---- ENTRIES SUPPLIED

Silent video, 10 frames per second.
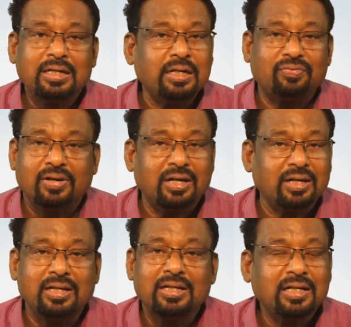
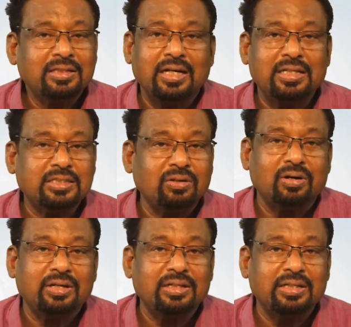definitely that is
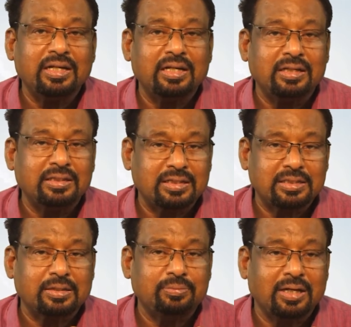not in the
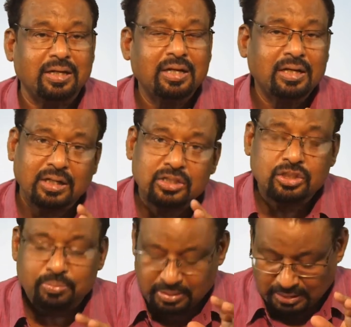interest of the
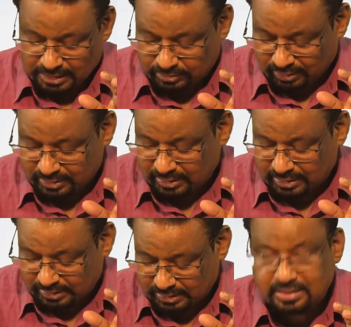consumer as well as the
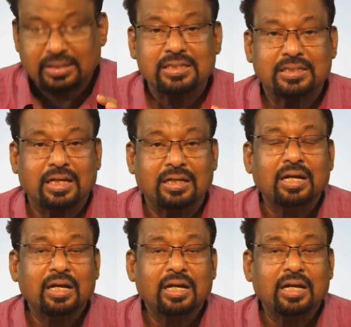nation is concerned.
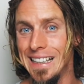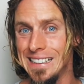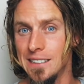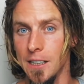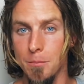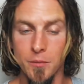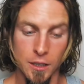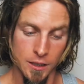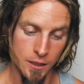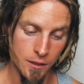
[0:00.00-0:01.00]
enzyme
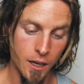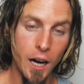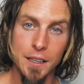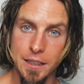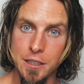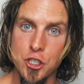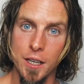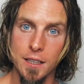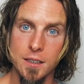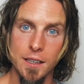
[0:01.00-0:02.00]
on a
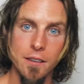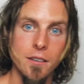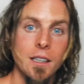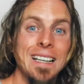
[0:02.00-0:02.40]
ketogenic diet,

--------

> _TRY IT_
The records above should be reproduced exactly, with the pictures omitted.

> _SOLUTION FOR THIS TASK_
Silent video, 10 frames per second.
definitely that is
not in the
interest of the
consumer as well as the
nation is concerned.
[0:00.00-0:01.00]
enzyme
[0:01.00-0:02.00]
on a
[0:02.00-0:02.40]
ketogenic diet,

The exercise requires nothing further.